> _Assignment_: Look below for the line that contains "[00:00:00.40 to 00:00:00.60]", then copy it and each following line exactly, through and including the line that contains "[0:01.00-0:02.00]".

===== Supplied data

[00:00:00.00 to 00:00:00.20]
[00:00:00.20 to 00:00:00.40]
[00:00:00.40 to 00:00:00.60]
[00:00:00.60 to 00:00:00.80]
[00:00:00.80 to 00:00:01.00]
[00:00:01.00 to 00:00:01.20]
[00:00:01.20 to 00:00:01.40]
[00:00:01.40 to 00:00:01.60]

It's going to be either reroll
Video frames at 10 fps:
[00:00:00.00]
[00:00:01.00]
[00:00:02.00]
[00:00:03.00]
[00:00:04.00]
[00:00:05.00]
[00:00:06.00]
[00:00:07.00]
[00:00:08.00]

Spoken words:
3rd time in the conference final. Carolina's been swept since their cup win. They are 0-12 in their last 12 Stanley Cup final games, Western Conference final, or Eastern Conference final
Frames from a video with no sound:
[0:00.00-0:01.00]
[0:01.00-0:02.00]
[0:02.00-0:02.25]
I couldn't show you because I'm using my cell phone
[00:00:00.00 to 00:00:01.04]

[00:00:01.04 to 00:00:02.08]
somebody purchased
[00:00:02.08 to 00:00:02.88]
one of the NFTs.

==========

> _Result below_:
[00:00:00.40 to 00:00:00.60]
[00:00:00.60 to 00:00:00.80]
[00:00:00.80 to 00:00:01.00]
[00:00:01.00 to 00:00:01.20]
[00:00:01.20 to 00:00:01.40]
[00:00:01.40 to 00:00:01.60]

It's going to be either reroll
Video frames at 10 fps:
[00:00:00.00]
[00:00:01.00]
[00:00:02.00]
[00:00:03.00]
[00:00:04.00]
[00:00:05.00]
[00:00:06.00]
[00:00:07.00]
[00:00:08.00]

Spoken words:
3rd time in the conference final. Carolina's been swept since their cup win. They are 0-12 in their last 12 Stanley Cup final games, Western Conference final, or Eastern Conference final
Frames from a video with no sound:
[0:00.00-0:01.00]
[0:01.00-0:02.00]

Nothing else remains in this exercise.